* _HOW TO COMPLETE THIS TASK_: Return the full listing unchanged, excluding any images it contains.

* _SOURCE INFORMATION_:
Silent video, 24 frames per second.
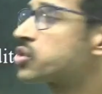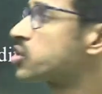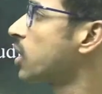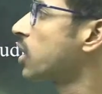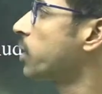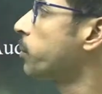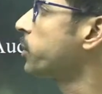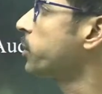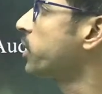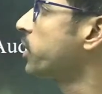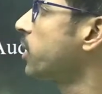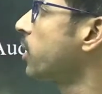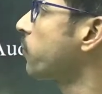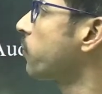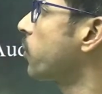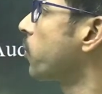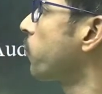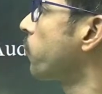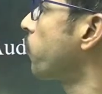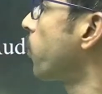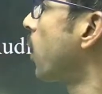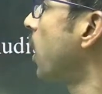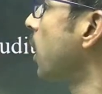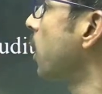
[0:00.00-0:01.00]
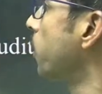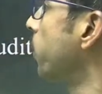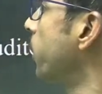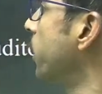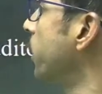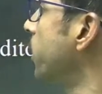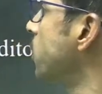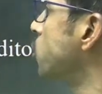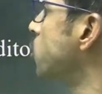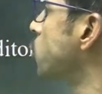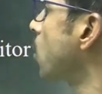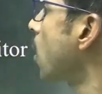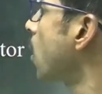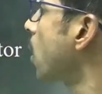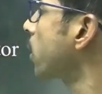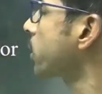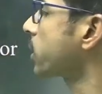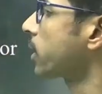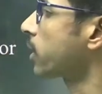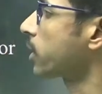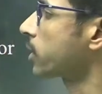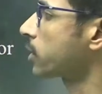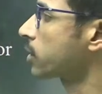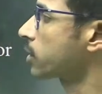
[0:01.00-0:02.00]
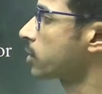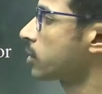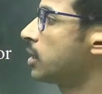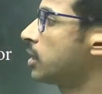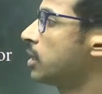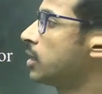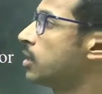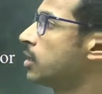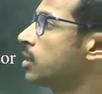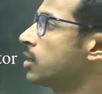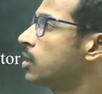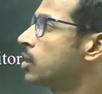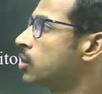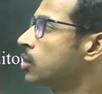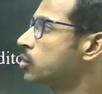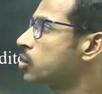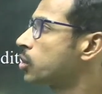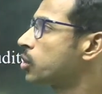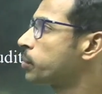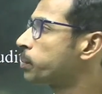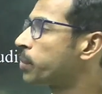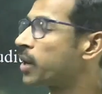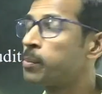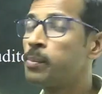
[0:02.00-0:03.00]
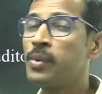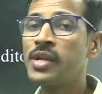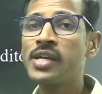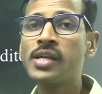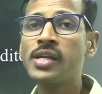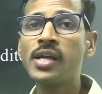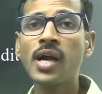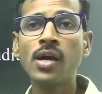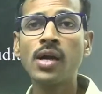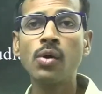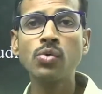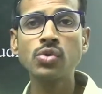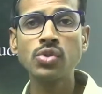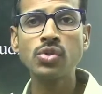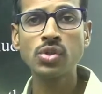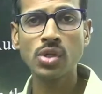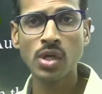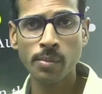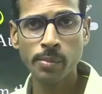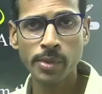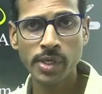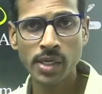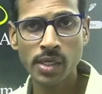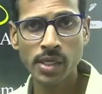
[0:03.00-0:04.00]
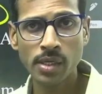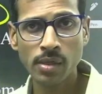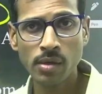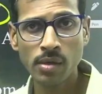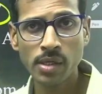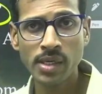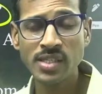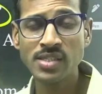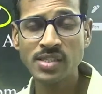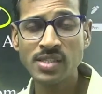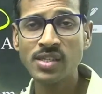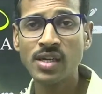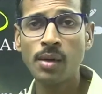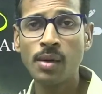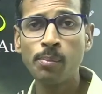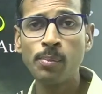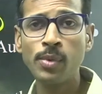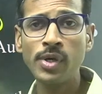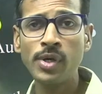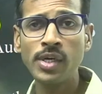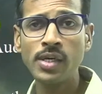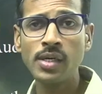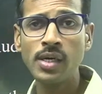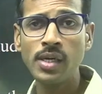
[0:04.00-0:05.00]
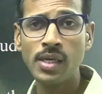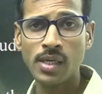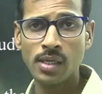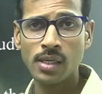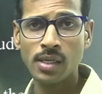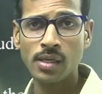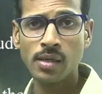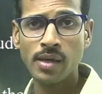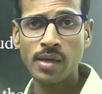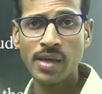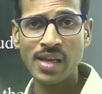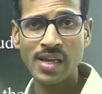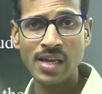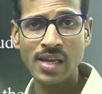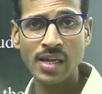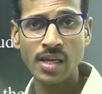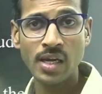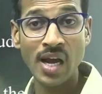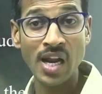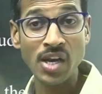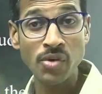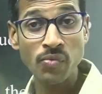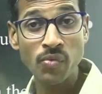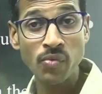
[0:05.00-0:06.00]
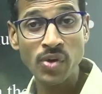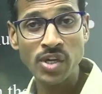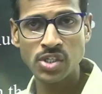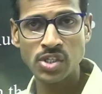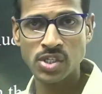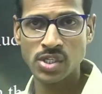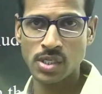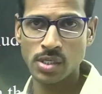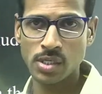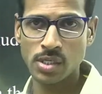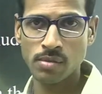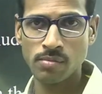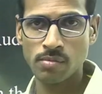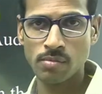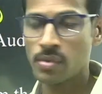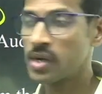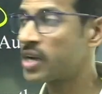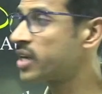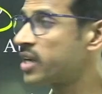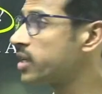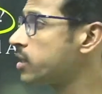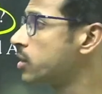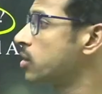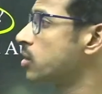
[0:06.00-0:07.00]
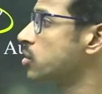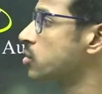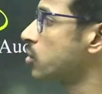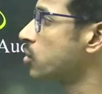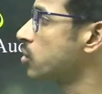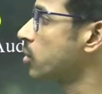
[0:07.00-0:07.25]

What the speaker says: Committee of the Parliament is not correct? So Public Accounts Committee, it is completely a convention, right? So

* _SOLUTION_:
Silent video, 24 frames per second.
[0:00.00-0:01.00]
[0:01.00-0:02.00]
[0:02.00-0:03.00]
[0:03.00-0:04.00]
[0:04.00-0:05.00]
[0:05.00-0:06.00]
[0:06.00-0:07.00]
[0:07.00-0:07.25]

What the speaker says: Committee of the Parliament is not correct? So Public Accounts Committee, it is completely a convention, right? So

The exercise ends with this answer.